Says Andy Hardy, EMEA MD at Code42: "The iconic image of a 'computer' in the traditional sense – the idea of a tower that sits underneath a desk connected to a monitor – is outdated. Today, our computers are as mobile as we are. This concept of an electronic device – which is capable of receiving data and processing information in order to produce a result – being carried with you wherever you go is not going away anytime soon."
Jon Wrennall, CTO in the UK and Ireland at Fujitsu, further commented: "The way we view computers is already blurred. Most things from washing machines to fridges, to cars and watches have computers in them and run seamlessly without us realising.
"This will continue to the point that we and certainly our children will be perplexed with the concept that we used to have to go and sit at a keyboard with a screen to use the internet, buy things or control our environment."
The idea that tomorrow's computer will have a level of intelligence that enables them to interpret our needs and not simply follow instructions has been developing for some years.

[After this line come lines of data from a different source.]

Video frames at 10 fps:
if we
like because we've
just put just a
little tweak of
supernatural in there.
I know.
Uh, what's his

Gartner calls this 'Cognizant' in its paper 'Hype Cycle for Human-Computer Interaction' which has four stages:
1. Sync Me: Apps, content and information are made available across devices and shared contextually.

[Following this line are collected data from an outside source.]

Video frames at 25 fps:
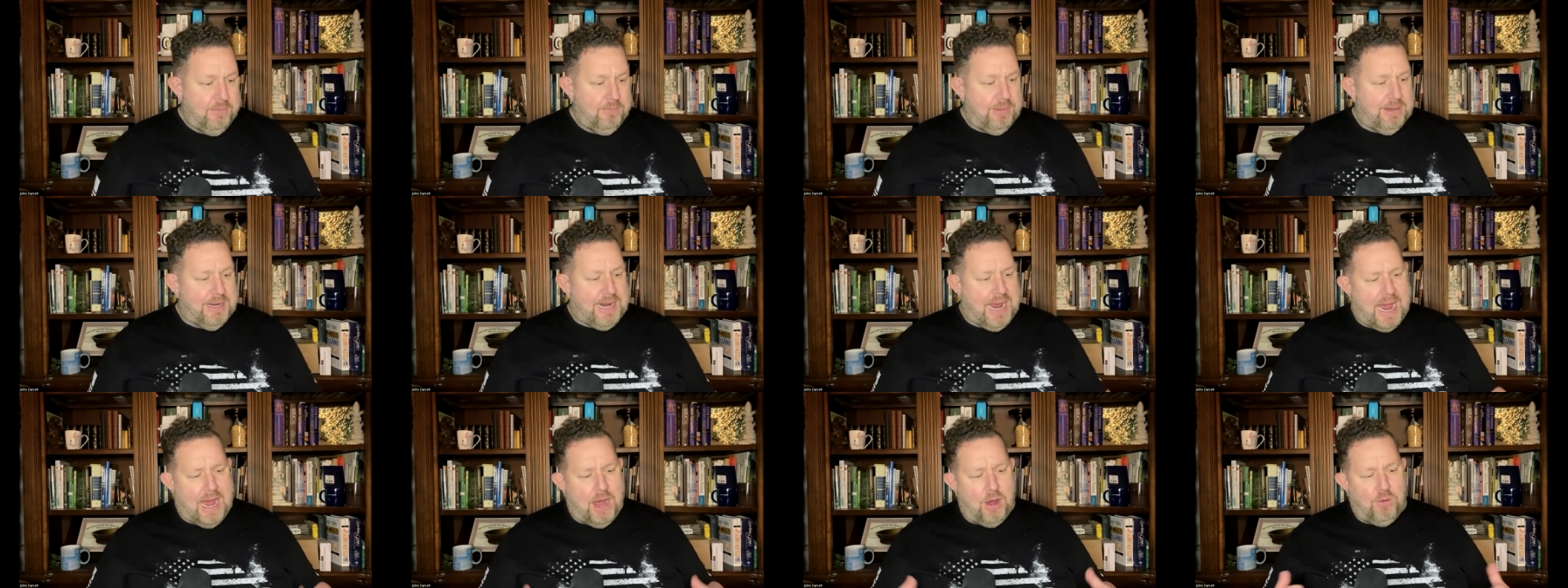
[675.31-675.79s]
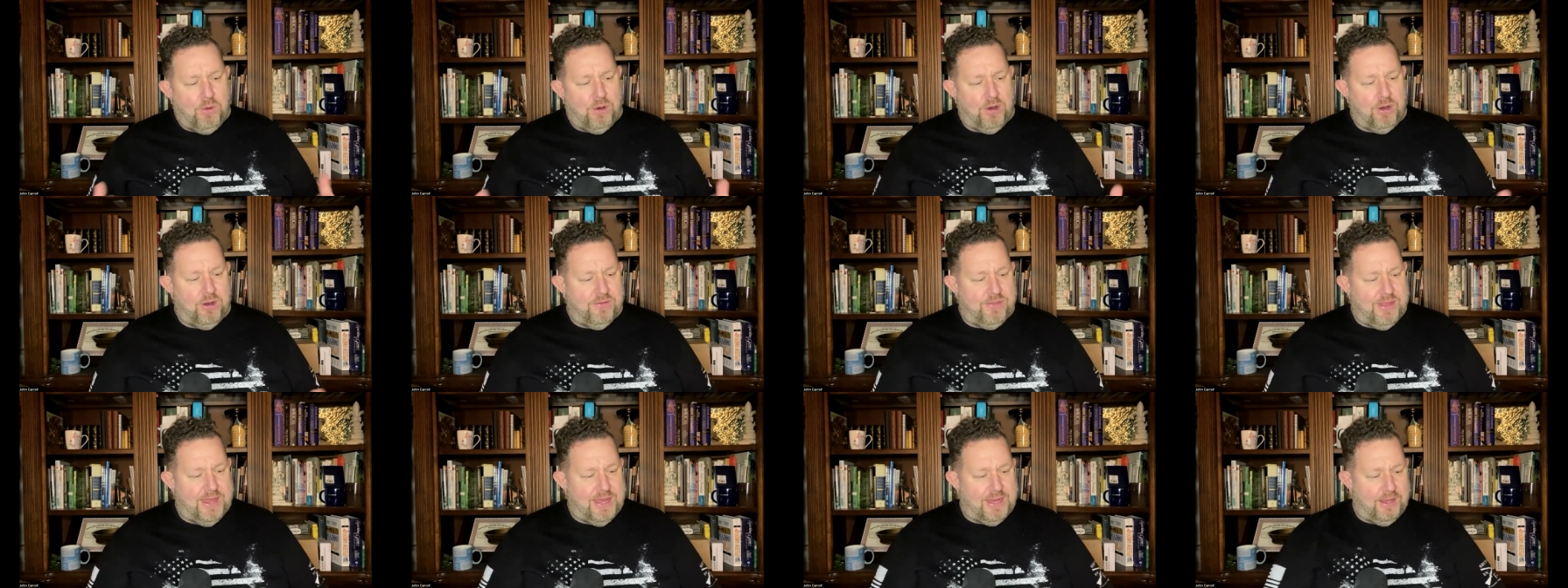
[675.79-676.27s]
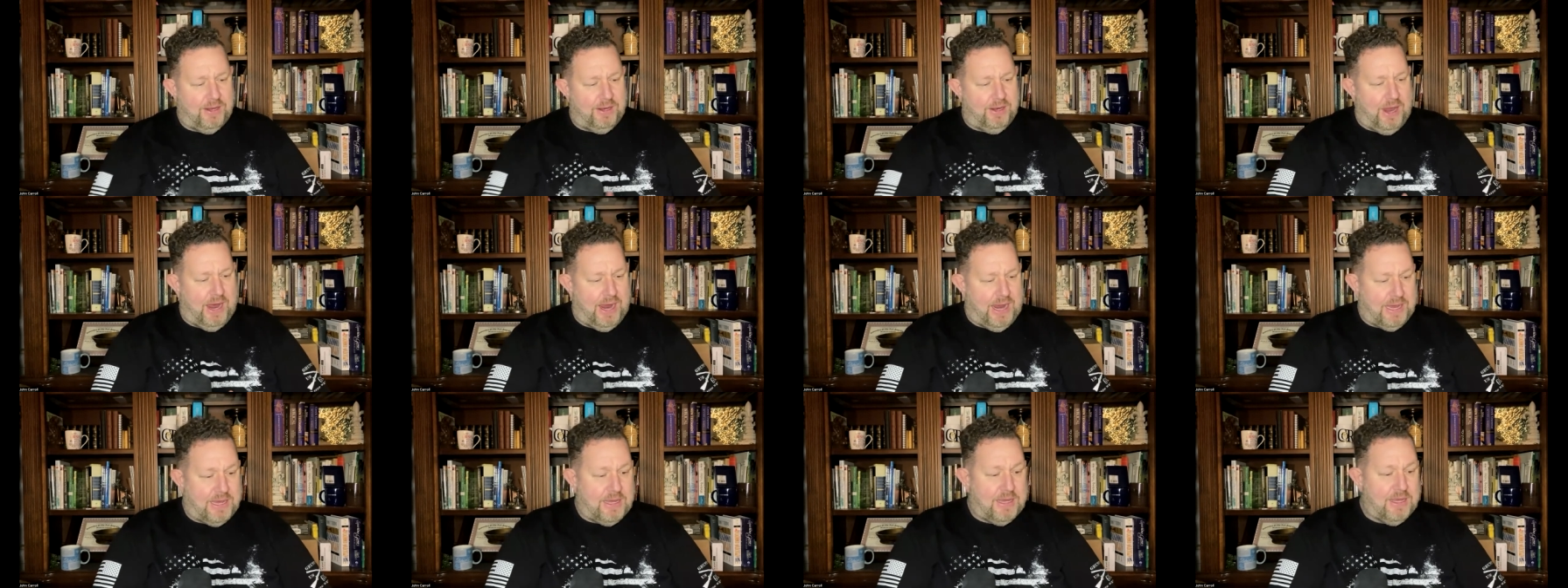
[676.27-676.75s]
but how are they
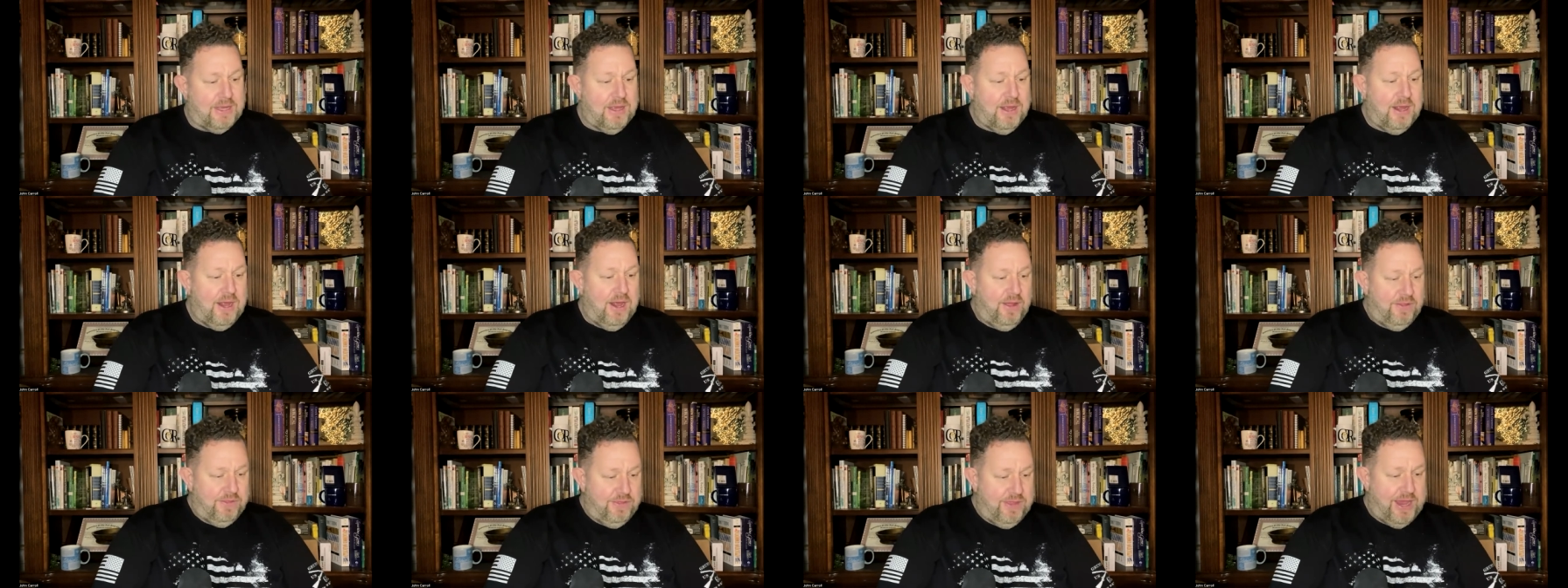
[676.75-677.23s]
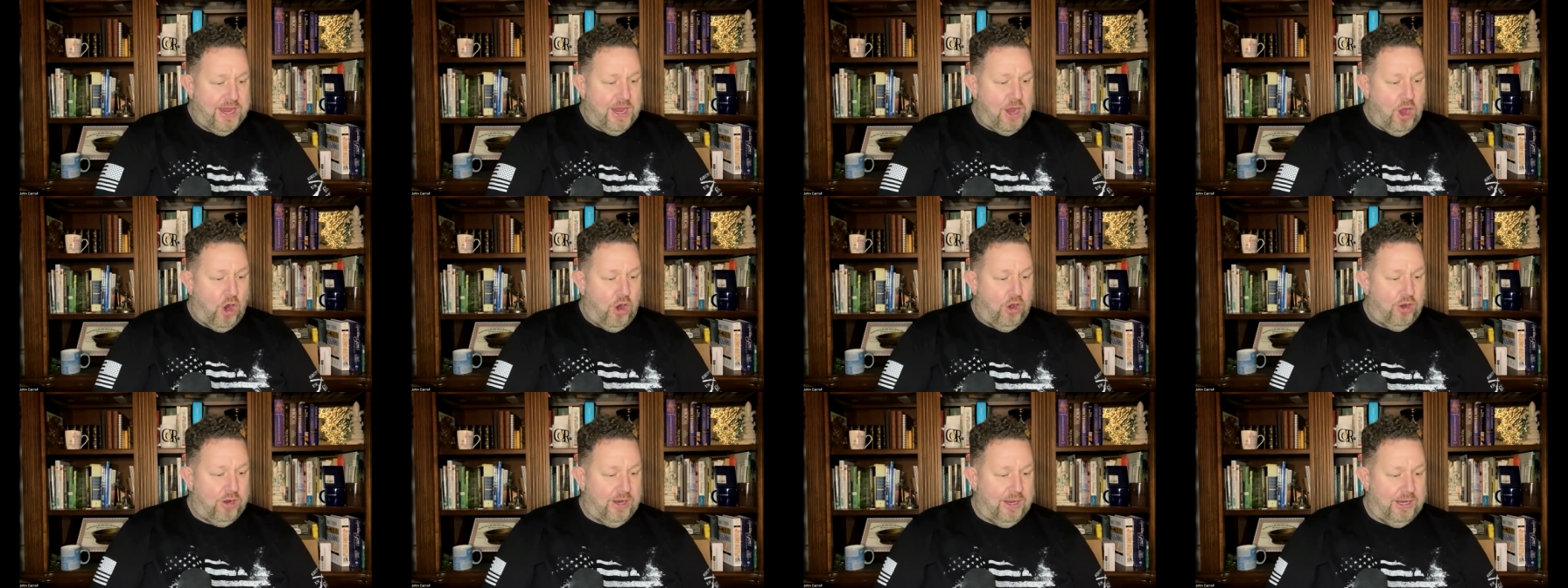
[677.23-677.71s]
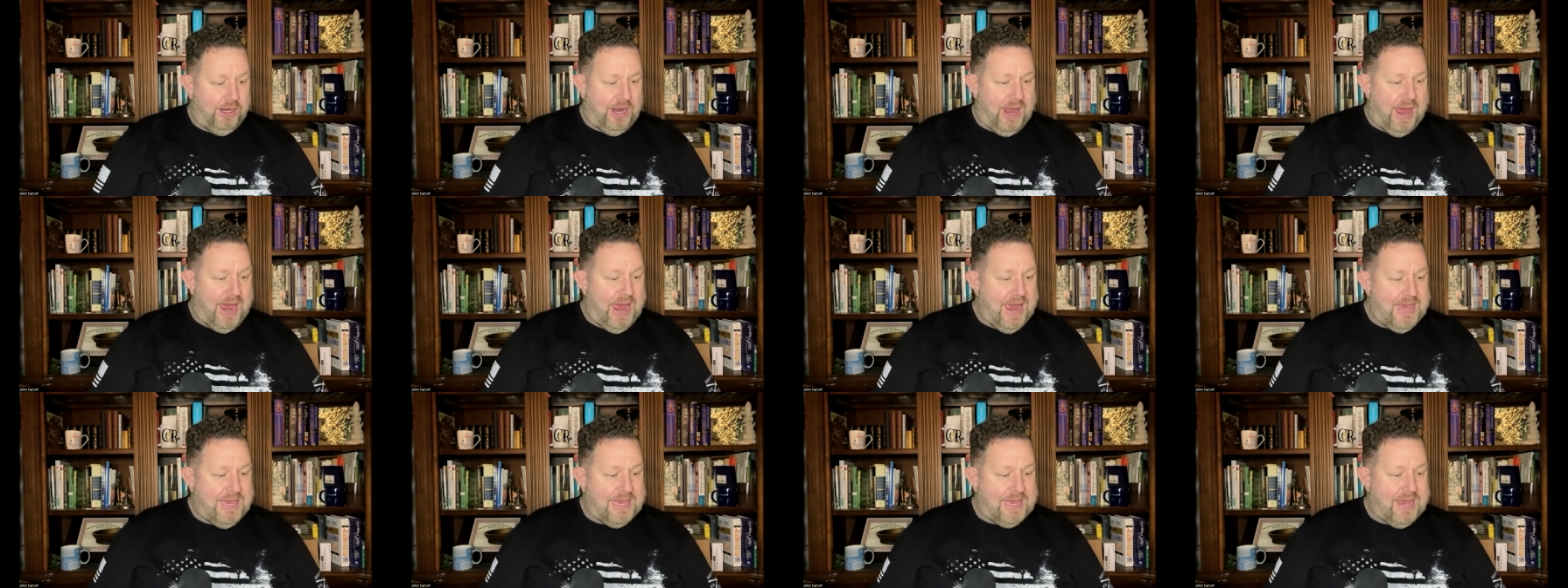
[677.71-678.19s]
alike? They are
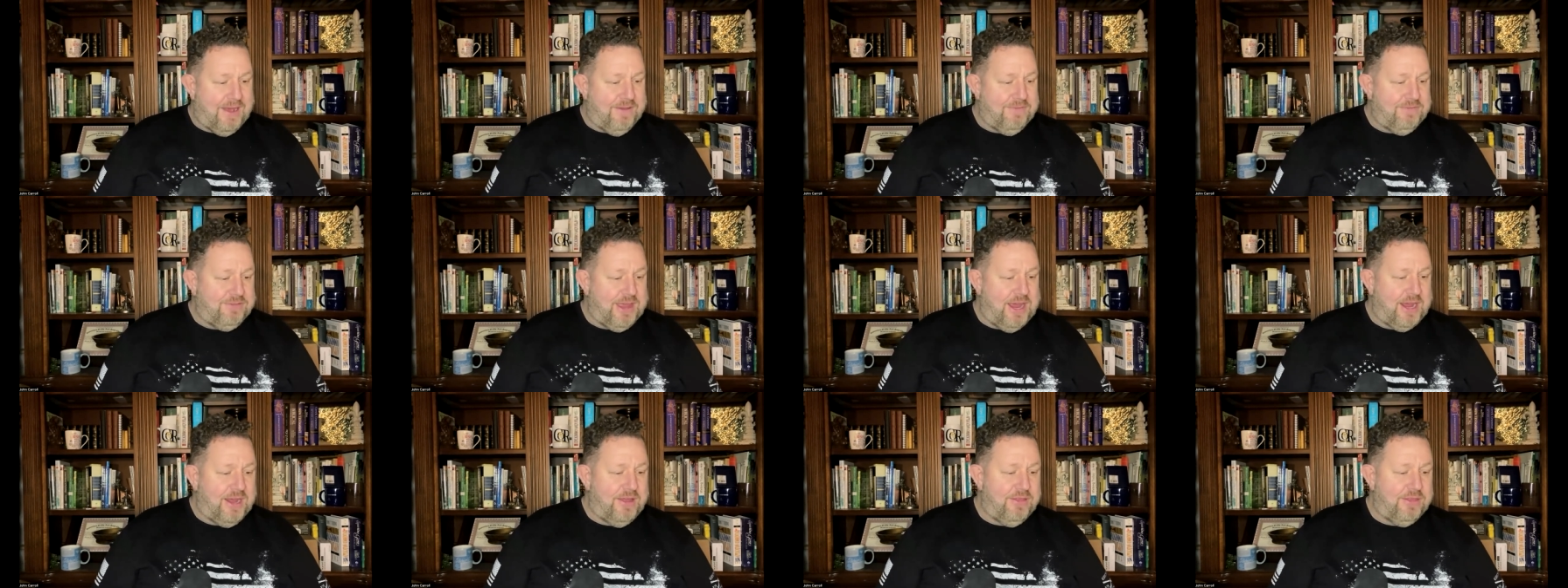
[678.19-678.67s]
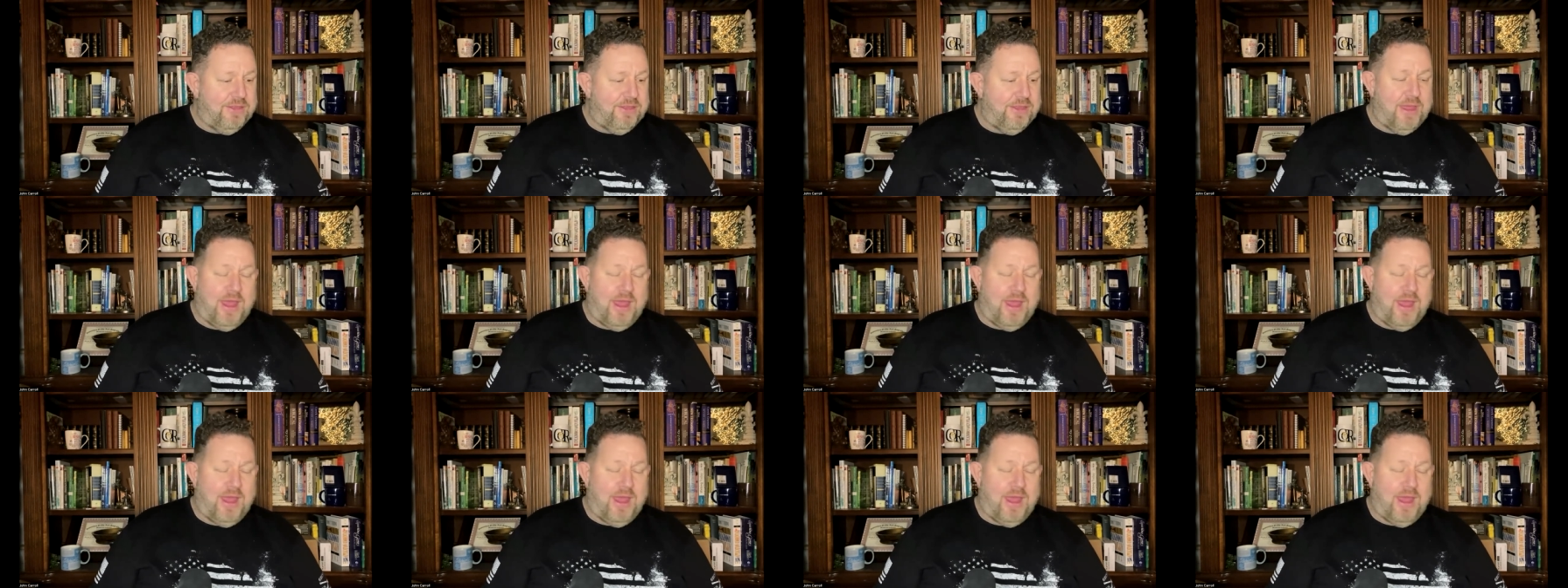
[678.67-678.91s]
alike and they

2. See Me: Data is continuously collected about users and their devices to gain an understanding of users' context.
3. Know Me: Understanding users' wants and needs, and proactively offering products and services based on pattern recognition and other machine learning approaches.
4. Be Me: Developing intelligent apps and services that act on users' behalf.
Gartner explains: "At the moment, most activity is around the first two stages. As big data and the Internet of Things (IoT) become more pervasive, the vast amounts of information produced will enable complex systems to become more 'intelligent,' offering brand new opportunities in the latter two stages.
"This won't be without challenges or risk, however. Critical issues that will have to be addressed include consumer privacy, quality of execution and becoming a trusted vendor."
We can all see and experience how computers are becoming more personal with the massive advances seen in smartphone development. But fundamental components of computers will also have to change if they are to deliver next-generation machines.
Silicon has been the foundation onto which the computer has been built for decades. Used to create the central processor that every digital device is driven by, coupled with fast conductors to connect the processor to its supporting technologies, the future of computing could look very different: Where electrons have been used to transmit data, light could be the next transportation mechanism tomorrow's computers will use.
A photon-based computer has of course been described for decades. Over five years ago, Intel showed how light could replace the copper connections within a computer offering massive jumps in processing power. This technology could offer up to 50 gigabits per second transmission rates – enough to transmit a full HD movie in a second.
However, the connection and transmission wonder material looks set to be graphene. Often referred to as a 'miracle material' the race is on to use this substance which is very strong and an excellent conductor in new computer architectures. The death of Moore's Law has been heralded for years, yet chip designers continue to pack even more transistors onto a wafer of silicon, with silicon having in some estimates 20 years before it pushes up against transistor density limits.
However, graphene it isn't yet suitable for transistors, which require the material they are based on to be able to switch states from on to off. A group at the Science and Technology Facilities Council (STFC) has shown how graphene could be manufactured to allow switching states, but silicon's dominance is assured for the foreseeable future.